◆ PROBLEM:
In your answer, set down the records below exactly as they stand, omitting pictures.

◆ Collected data:
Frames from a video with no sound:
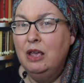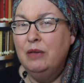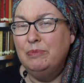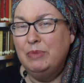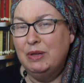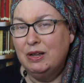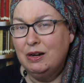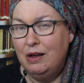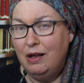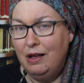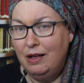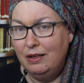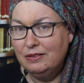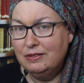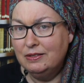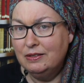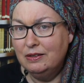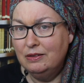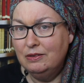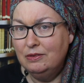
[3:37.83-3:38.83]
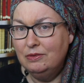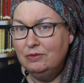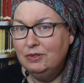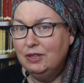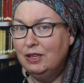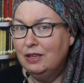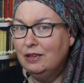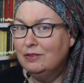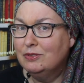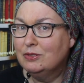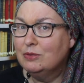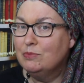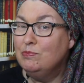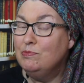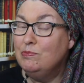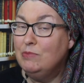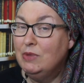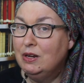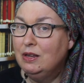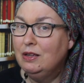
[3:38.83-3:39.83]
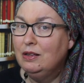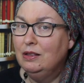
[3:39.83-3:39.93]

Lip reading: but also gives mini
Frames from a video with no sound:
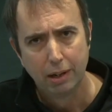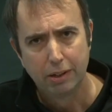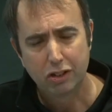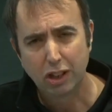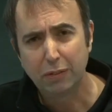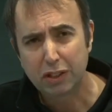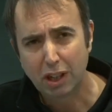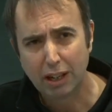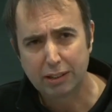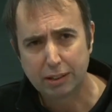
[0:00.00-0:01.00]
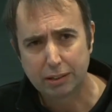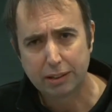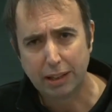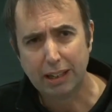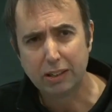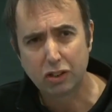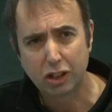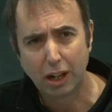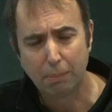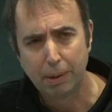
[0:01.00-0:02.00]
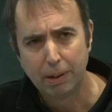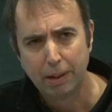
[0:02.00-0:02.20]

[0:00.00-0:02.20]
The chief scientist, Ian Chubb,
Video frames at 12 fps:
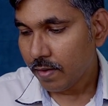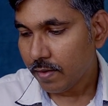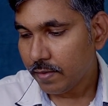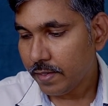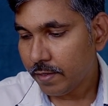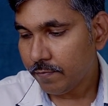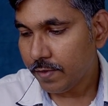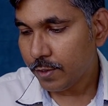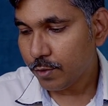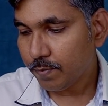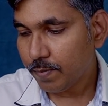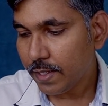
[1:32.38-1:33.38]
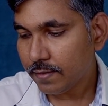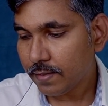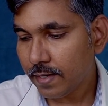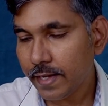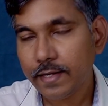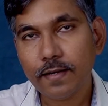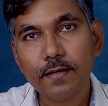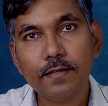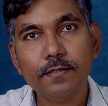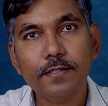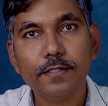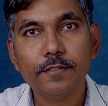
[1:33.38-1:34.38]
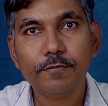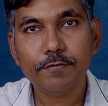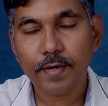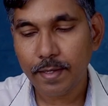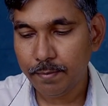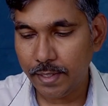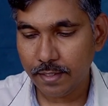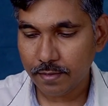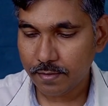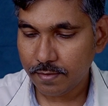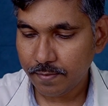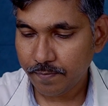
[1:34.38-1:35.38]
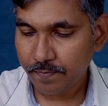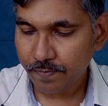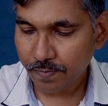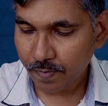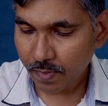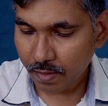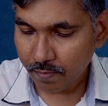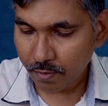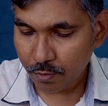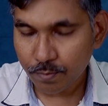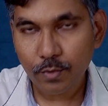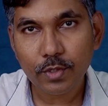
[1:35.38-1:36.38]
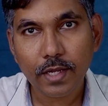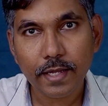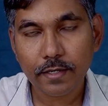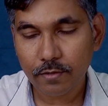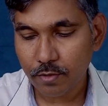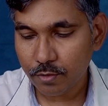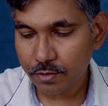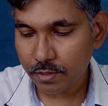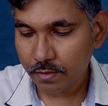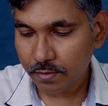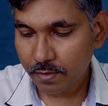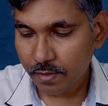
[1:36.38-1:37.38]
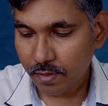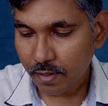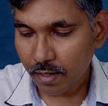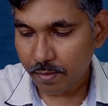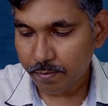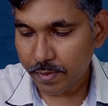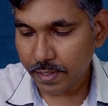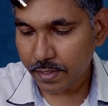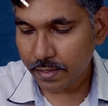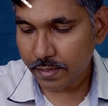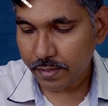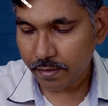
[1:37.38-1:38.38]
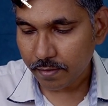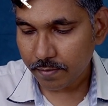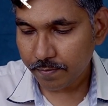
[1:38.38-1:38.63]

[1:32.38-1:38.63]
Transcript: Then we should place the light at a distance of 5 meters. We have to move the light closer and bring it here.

◆ TASK SOLUTION:
Frames from a video with no sound:
[3:37.83-3:38.83]
[3:38.83-3:39.83]
[3:39.83-3:39.93]

Lip reading: but also gives mini
Frames from a video with no sound:
[0:00.00-0:01.00]
[0:01.00-0:02.00]
[0:02.00-0:02.20]

[0:00.00-0:02.20]
The chief scientist, Ian Chubb,
Video frames at 12 fps:
[1:32.38-1:33.38]
[1:33.38-1:34.38]
[1:34.38-1:35.38]
[1:35.38-1:36.38]
[1:36.38-1:37.38]
[1:37.38-1:38.38]
[1:38.38-1:38.63]

[1:32.38-1:38.63]
Transcript: Then we should place the light at a distance of 5 meters. We have to move the light closer and bring it here.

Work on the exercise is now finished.